Does advice about dismissing “difficult” employees remain “off the record” when there is a risk that advice is discriminatory?

In Curless v Shell International Ltd, the Court of Appeal ruled that an email from a solicitor, advising that a redundancy exercise was the “best opportunity” to terminate an individual who had previously raised disability discrimination allegations against his employer, remained legally privileged and could not be used in the individual’s subsequent Employment Tribunal claim.

Facts

Shell raised concerns about Curless’s performance but, whilst still employed, Curless brought an Employment Tribunal claim against Shell for disability discrimination. The following year, Shell conducted a group-wide redundancy program and dismissed Curless as part of that exercise. Curless subsequently brought a second claim, alleging that his redundancy was a sham and his dismissal constituted disability discrimination and victimisation.

Around this time, Curless received anonymously, a copy of an email sent by a senior in-house employment solicitor at Shell to another in-house solicitor. The email had been sent during the period Shell was conducting the redundancy program and recommended using it to dismiss Curless. The email stated there was a risk he would argue his dismissal was discriminatory, but Shell could put it “into the context of” the redundancy program.

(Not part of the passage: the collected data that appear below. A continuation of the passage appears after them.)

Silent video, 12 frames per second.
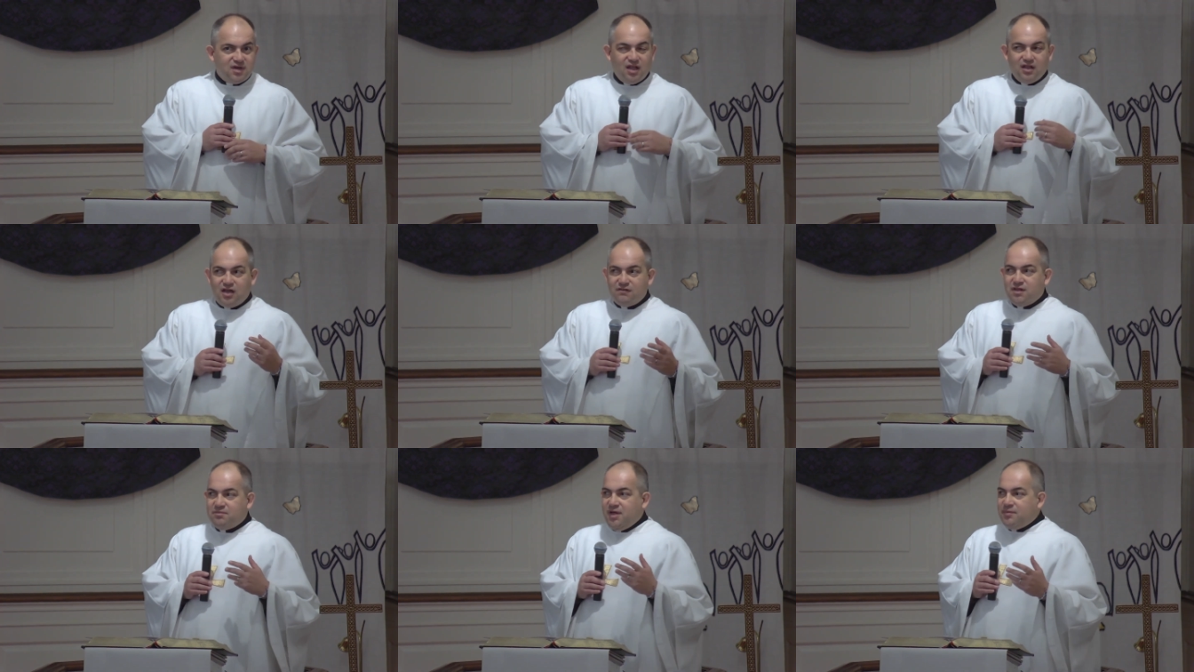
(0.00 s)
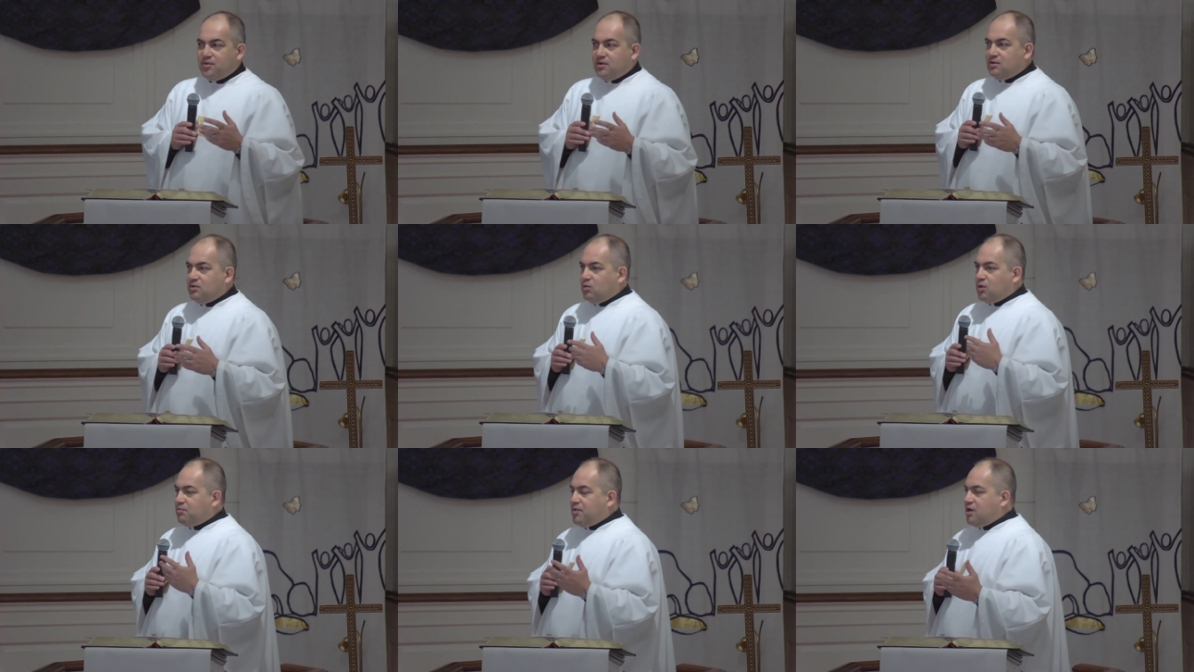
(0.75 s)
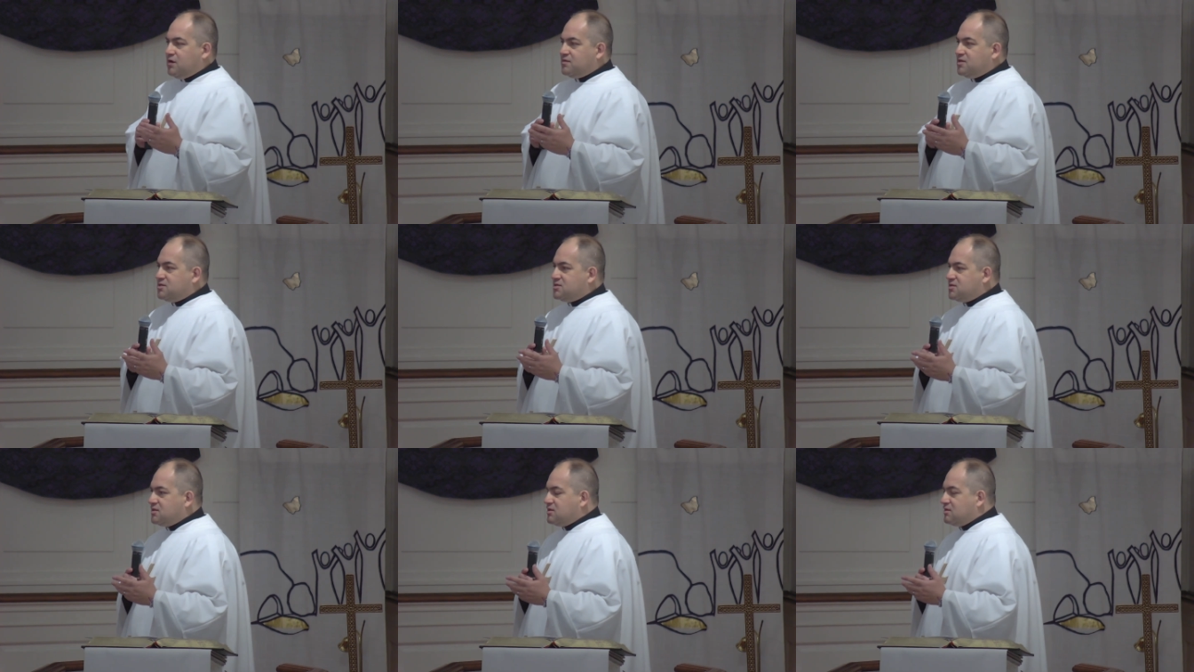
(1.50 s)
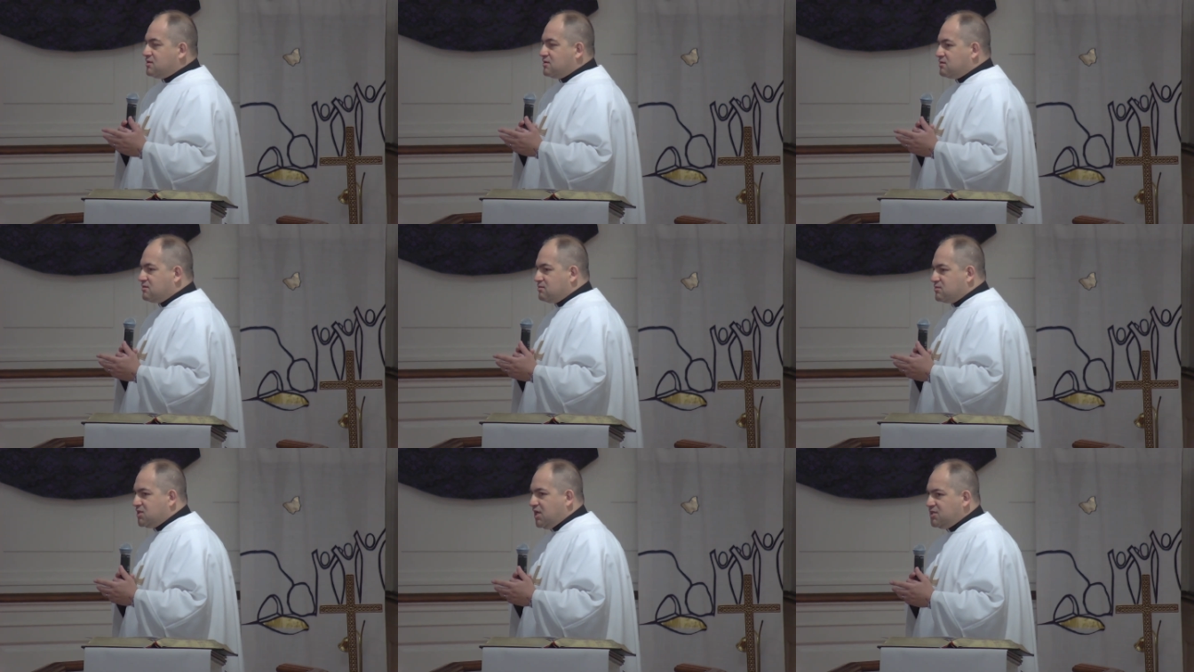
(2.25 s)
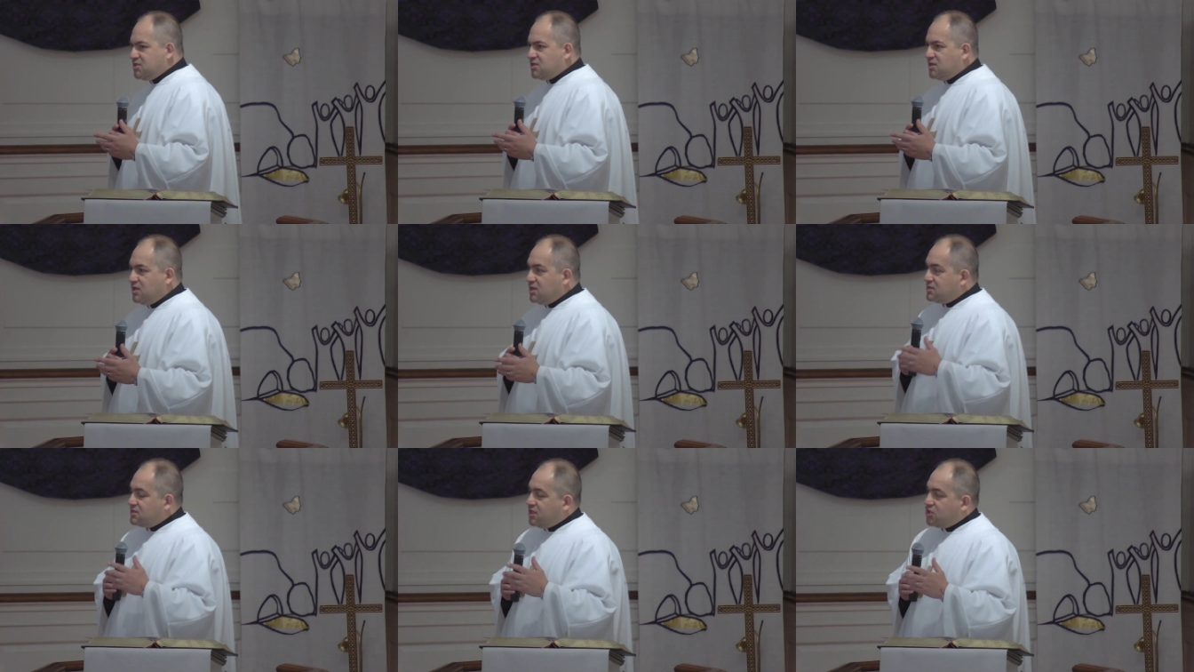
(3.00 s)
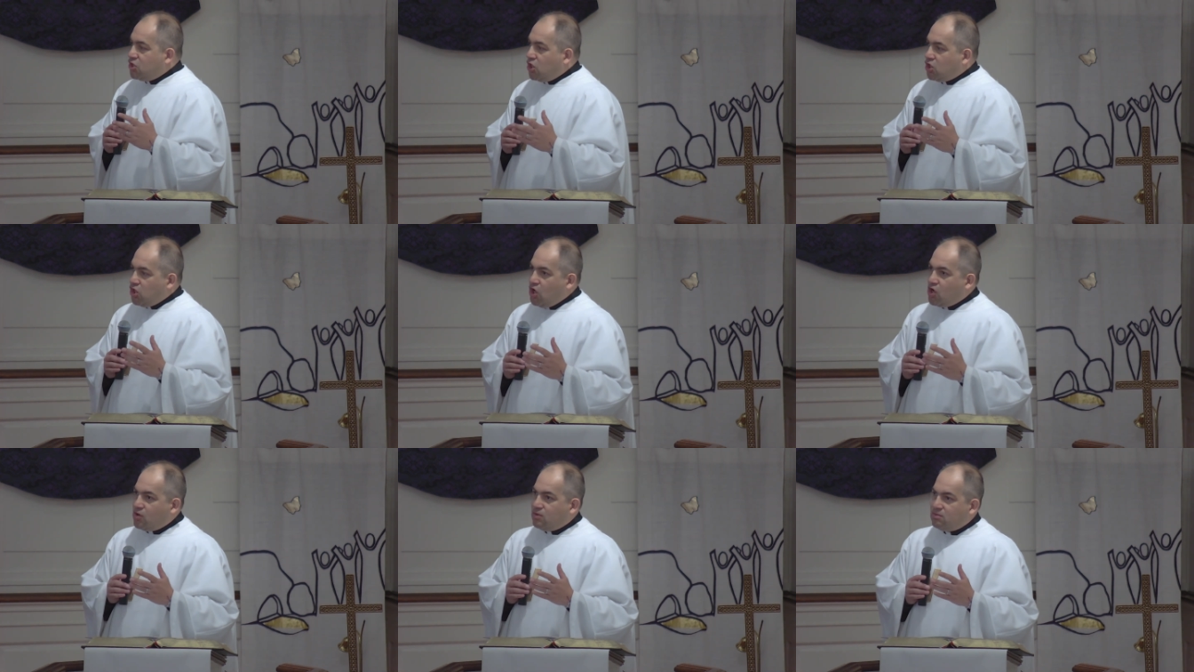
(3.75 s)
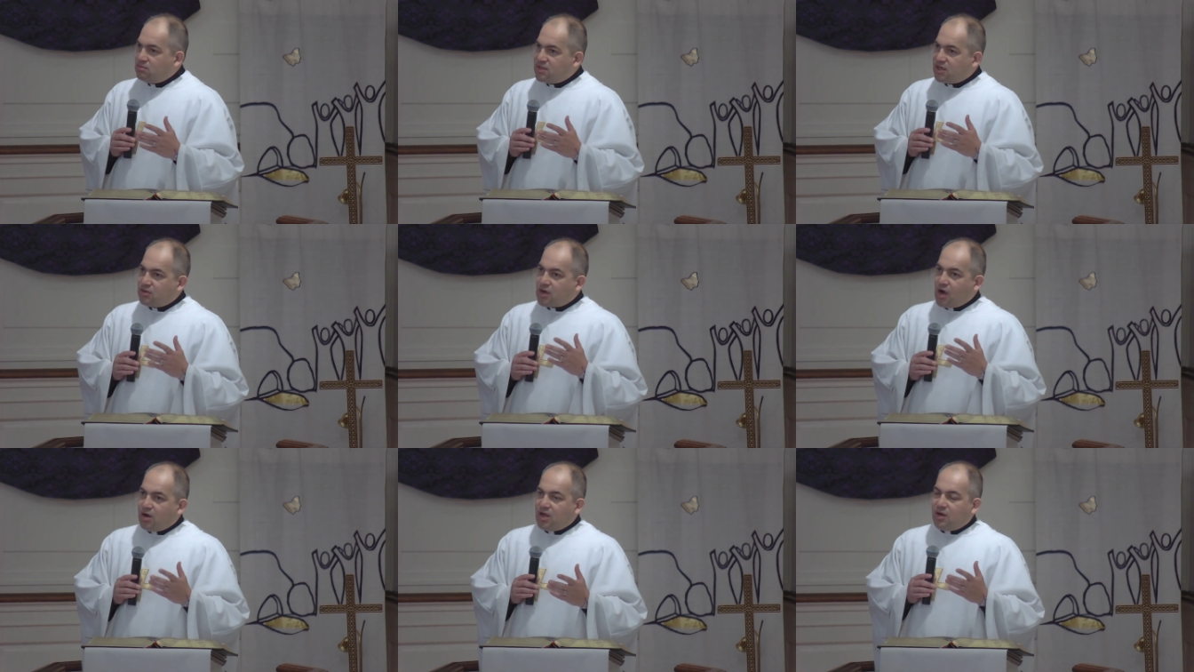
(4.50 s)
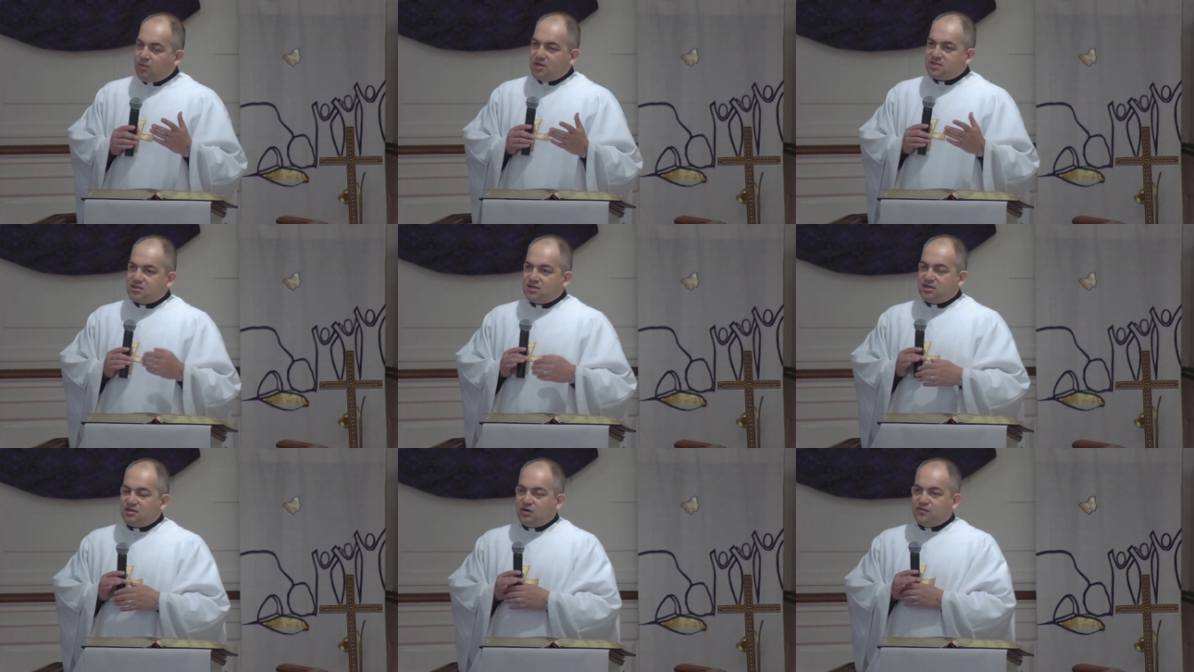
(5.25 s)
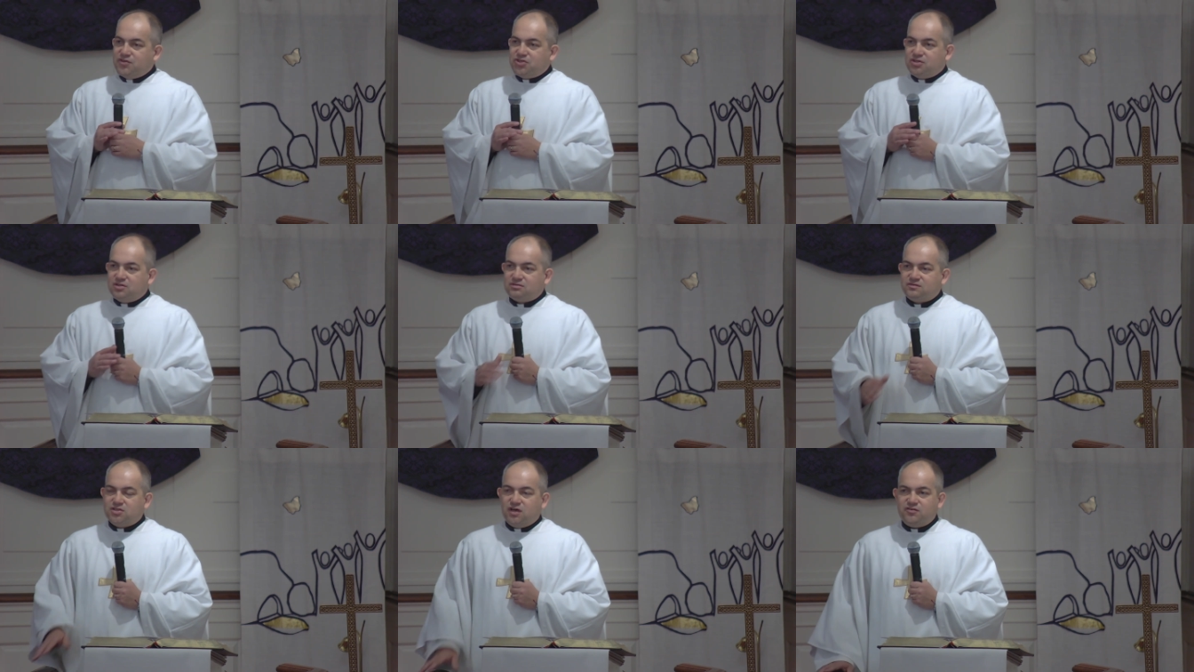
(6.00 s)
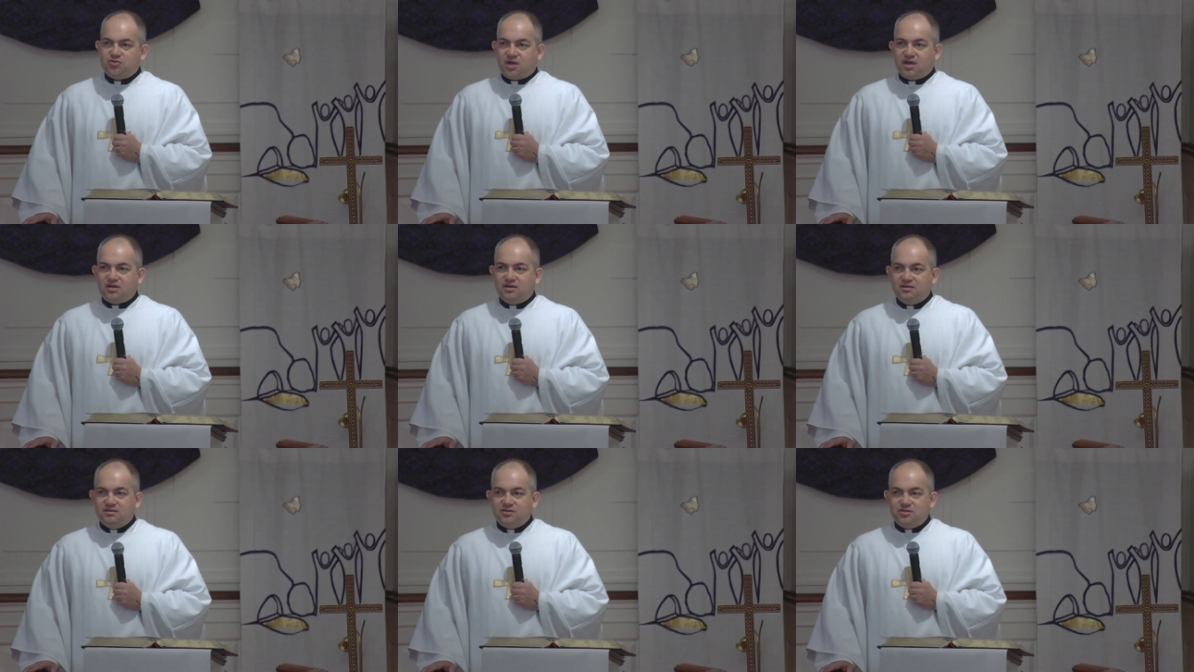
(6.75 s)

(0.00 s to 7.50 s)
A lot of the people who were part of this uh, test did not know that Coca Cola was the official soft drink.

Curless had also overheard a discussion between a group of professionals from a law firm at The Old Bank of England pub, allegedly about Curless’s potential dismissal, with one of the group saying “his days are numbered”, which Curless inferred referred to him.

Curless referred to these events in his Employment Tribunal claim form, but Shell objected, arguing that both the email and the conversation were protected by legal advice privilege and therefore could not be used in his claim.

The decision

Legal professional privilege attaches to communications between a client and their legal advisor when those discussions are for the purposes of obtaining legal advice. The content of privileged discussions cannot be revealed without the client’s consent.

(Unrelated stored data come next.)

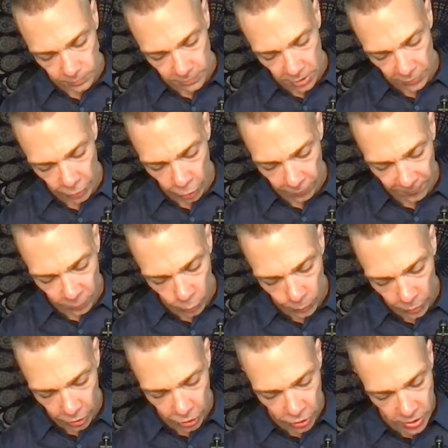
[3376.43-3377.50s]
for your full moon
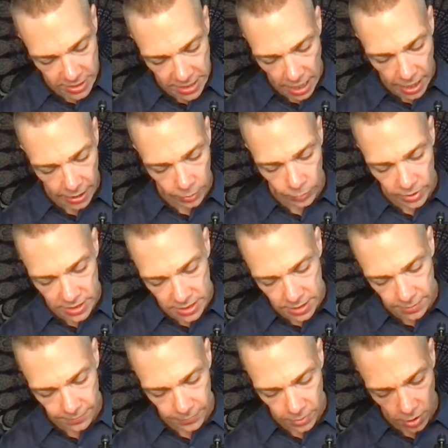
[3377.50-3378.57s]
in your sign.
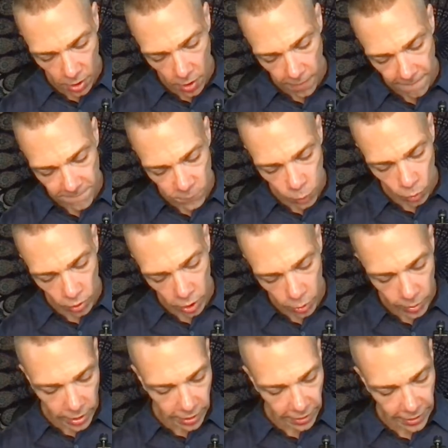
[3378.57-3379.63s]
Wisdom for
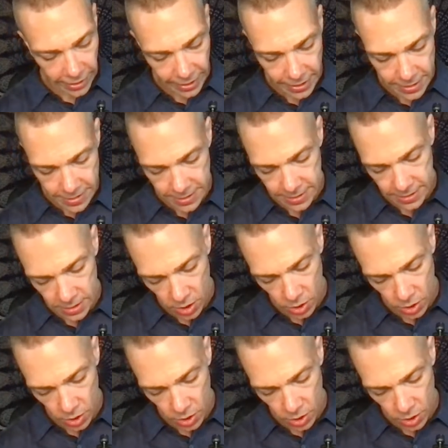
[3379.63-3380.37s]
Aquarius,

An exception to this is the “iniquity principle” which covers advice for dishonest purposes, e.g. advice on how to commit a crime or fraud or conduct which the law treats as contrary to public policy. In such circumstances, privilege does not attach to those discussion between the client and their legal advisor.

Curless argued that the email contained advice on how to “cloak” as redundancy the real reasons for his dismissal and also on how to victimise and discriminate against him, which is contrary to public policy. He claimed that the iniquity principle applied to the email and also the subsequent pub conversation and this meant he could refer to both during his Employment Tribunal proceedings.

The Court of Appeal disagreed and stated that Curless had misinterpreted the email. They said that the email was the sort of advice employment lawyers give “day in, day out.” It advised on a possible course of action and did not disclose any element of discrimination or victimisation. The Court of Appeal said the email did not contain advice to act in an iniquitous or underhand way.

Furthermore, the subsequent pub conversation was also privileged because only Shell could waive its privilege, not the group of people who were essentially "gossiping" about Curless.

The Court of Appeal ruled the email was clearly a legally privileged document and neither it nor the pub conversation could be relied upon by Curless during his Employment Tribunal case.

Practical issues

  • Claimants have to pass a high threshold to successfully argue that the iniquity principle applies, so employers should not be afraid to have full and frank discussions with their legal advisors. It is better that the advisor is aware of all the facts so they can advise on the best course of action.
  • Clients should mark emails seeking advice from their solicitors as “Legally privileged & confidential” so it is clear that they are intended to be privileged.
  • Clearly, individuals (not just their solicitors) should avoid discussing sensitive employment matters in a public place – you never know who could be listening!